- Activity
Apart from the images, repeat the data below exactly as written.

Items from a dataset:
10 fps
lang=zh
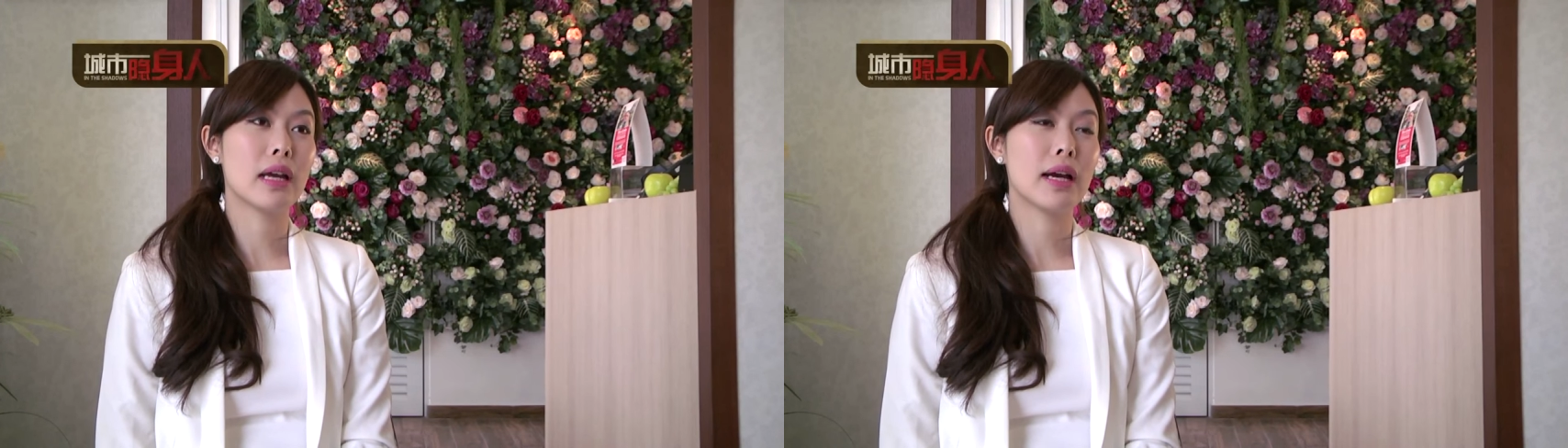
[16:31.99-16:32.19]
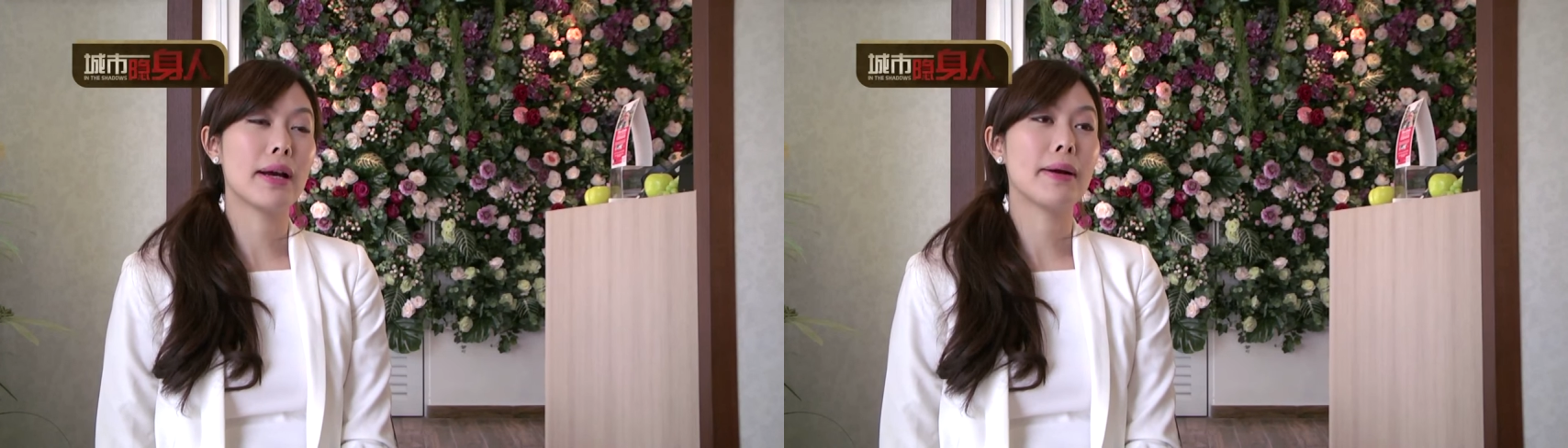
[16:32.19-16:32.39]

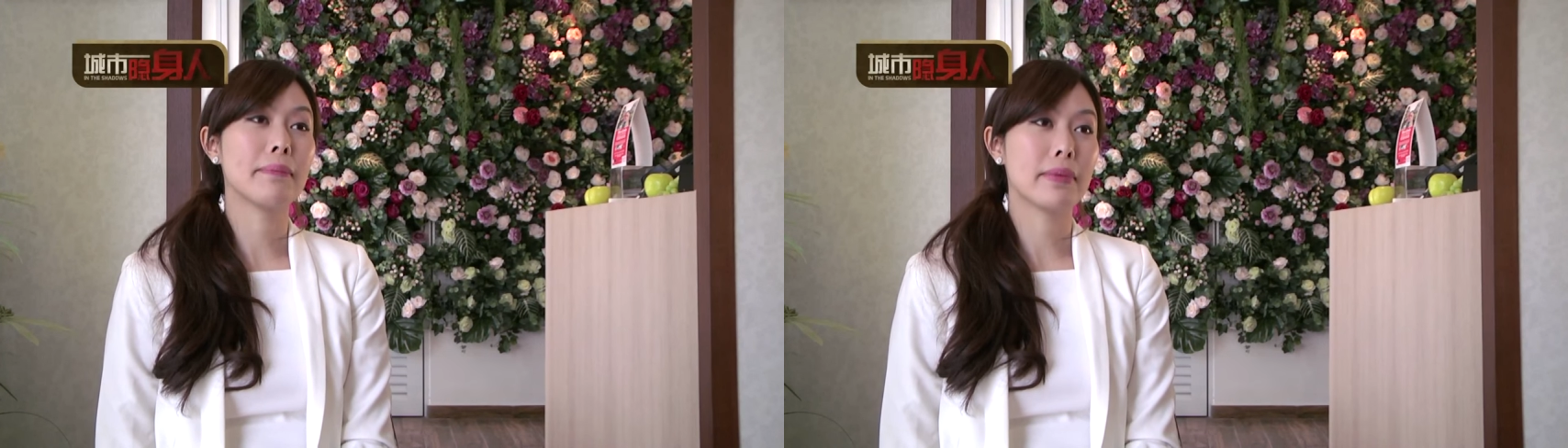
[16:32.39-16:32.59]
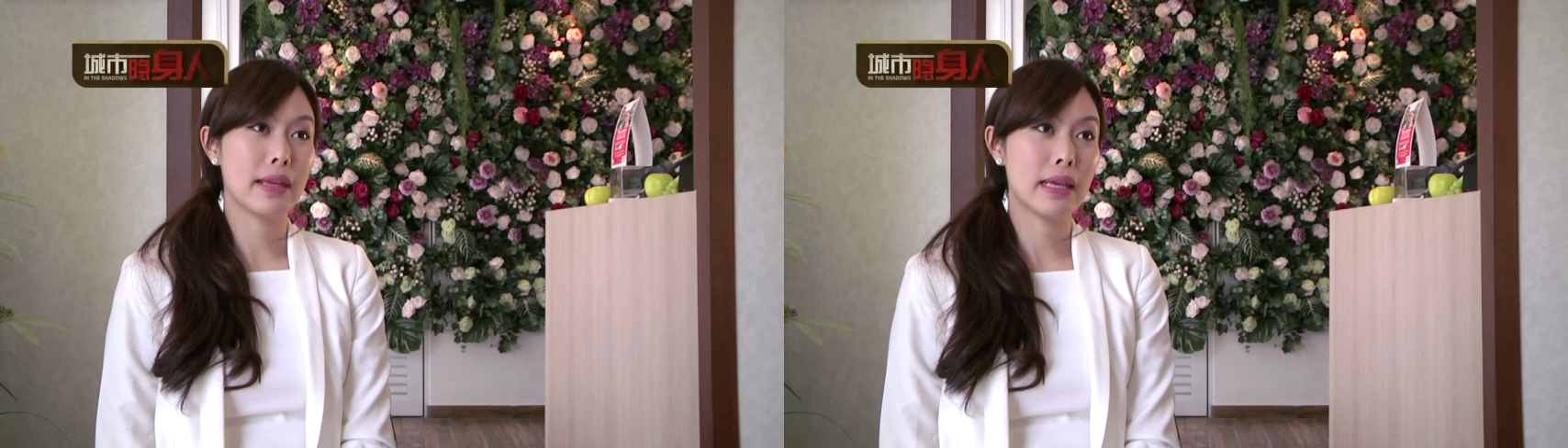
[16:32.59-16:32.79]
呃
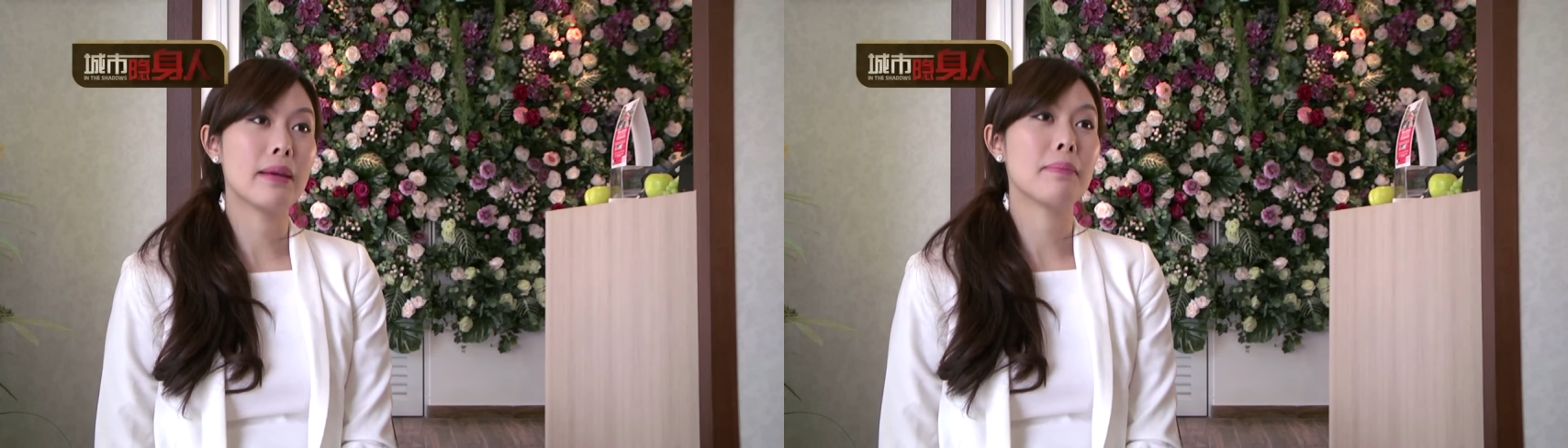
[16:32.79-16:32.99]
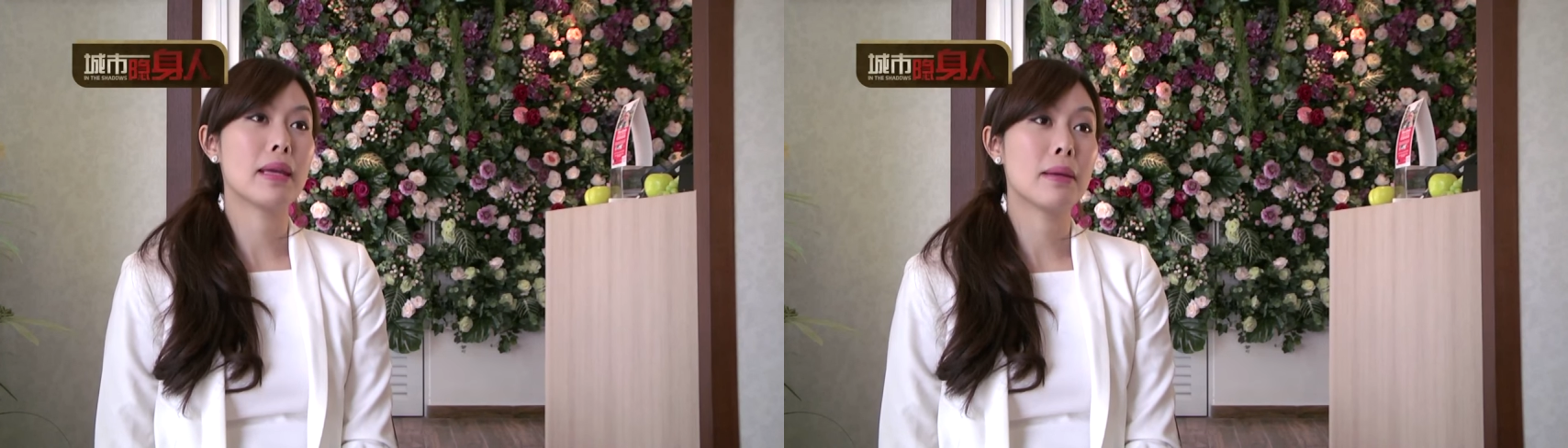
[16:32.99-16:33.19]

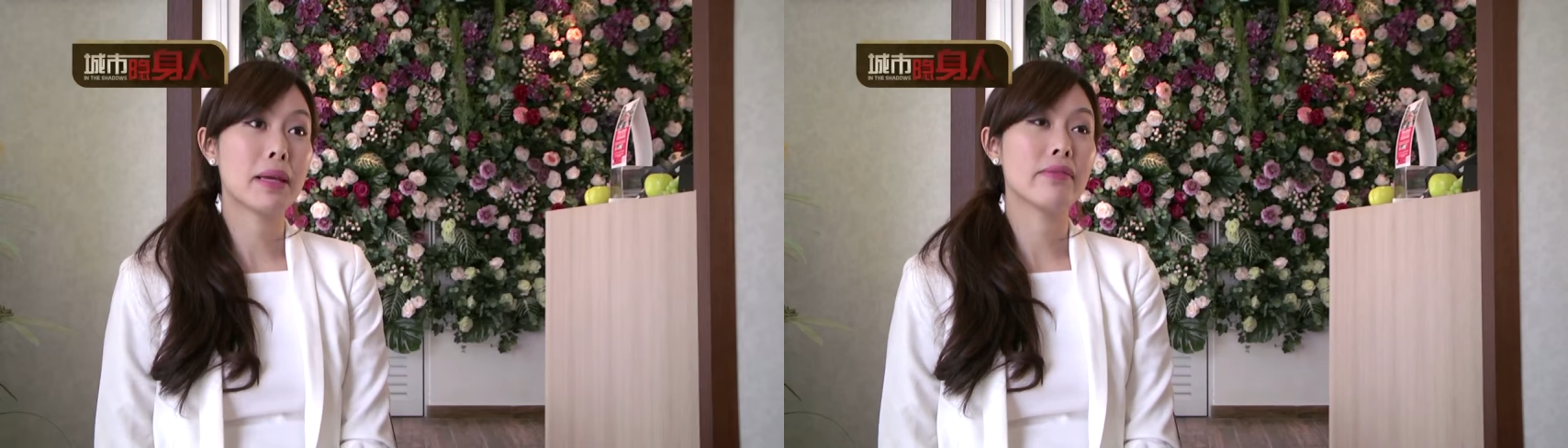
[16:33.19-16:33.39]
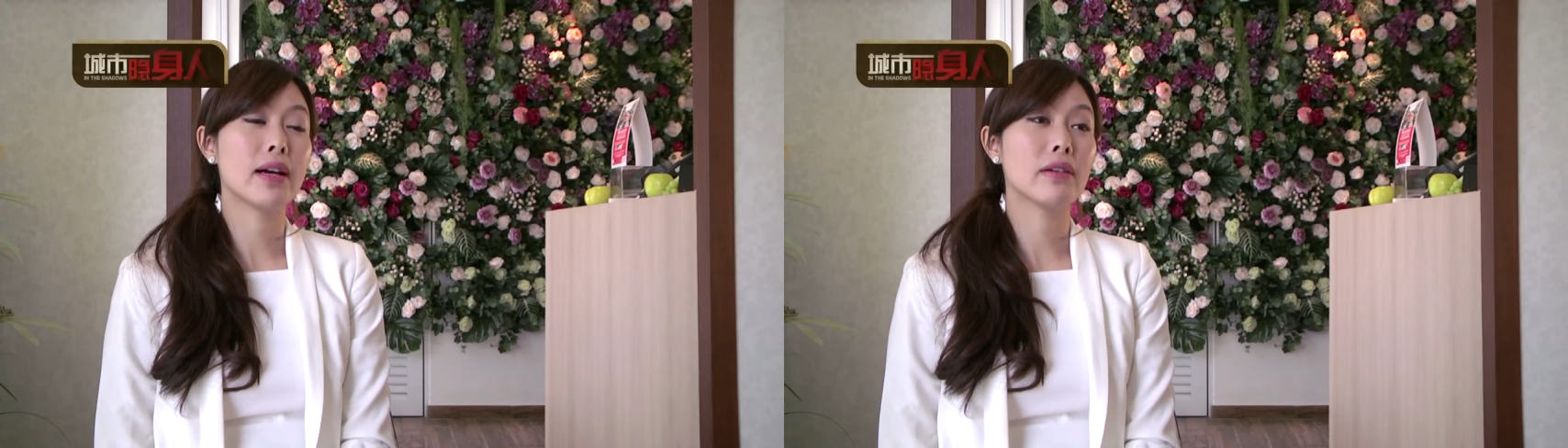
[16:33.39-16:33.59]
一一
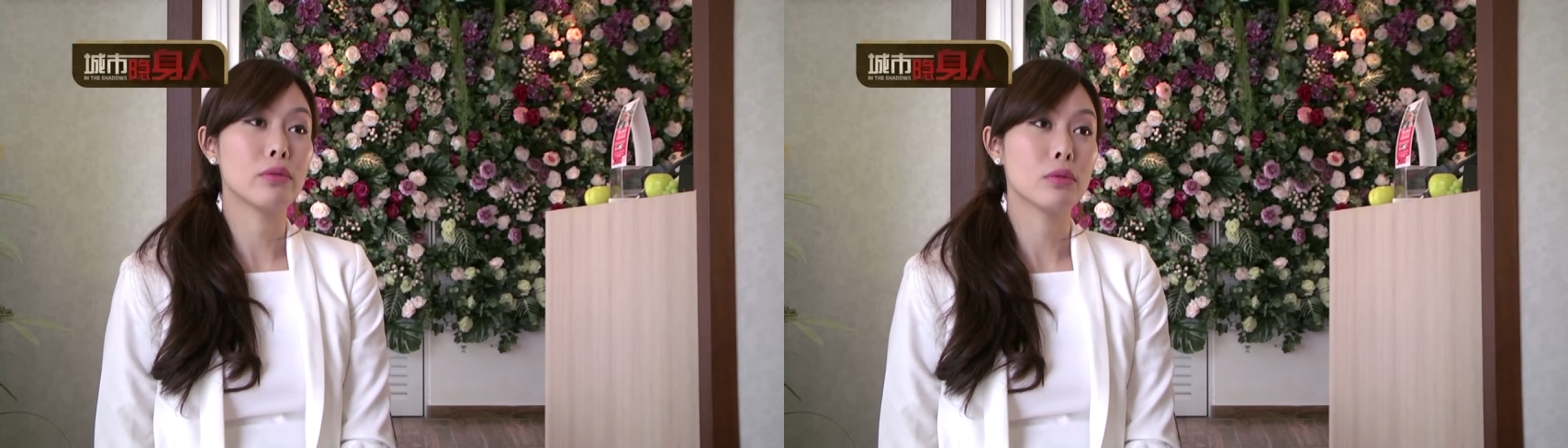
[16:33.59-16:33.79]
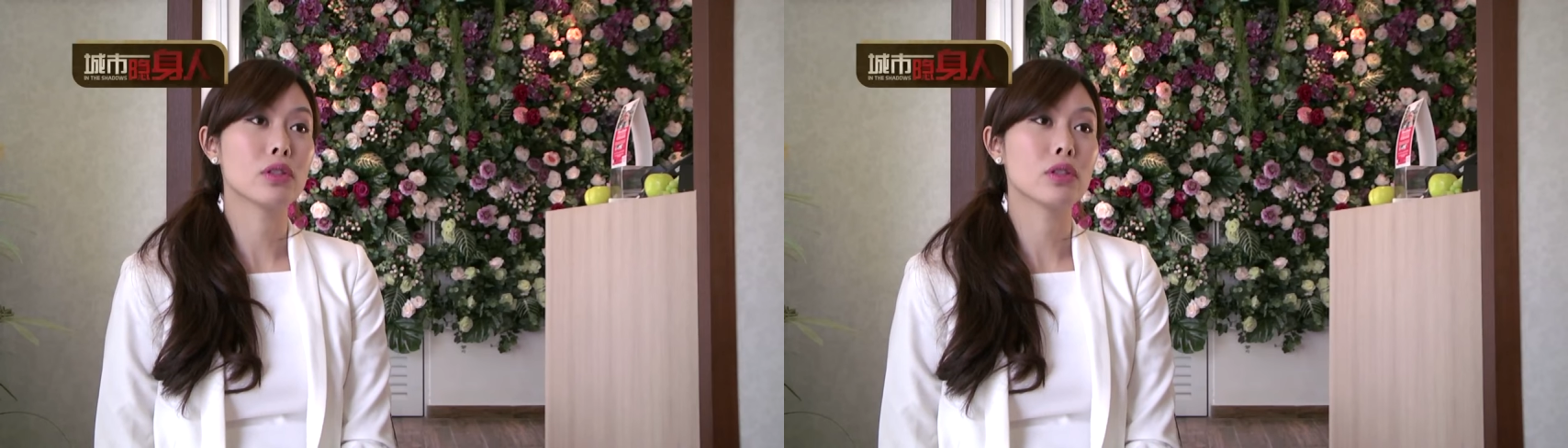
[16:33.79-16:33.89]
名防腐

- Task solution
10 fps
lang=zh
[16:31.99-16:32.19]
[16:32.19-16:32.39]

[16:32.39-16:32.59]
[16:32.59-16:32.79]
呃
[16:32.79-16:32.99]
[16:32.99-16:33.19]

[16:33.19-16:33.39]
[16:33.39-16:33.59]
一一
[16:33.59-16:33.79]
[16:33.79-16:33.89]
名防腐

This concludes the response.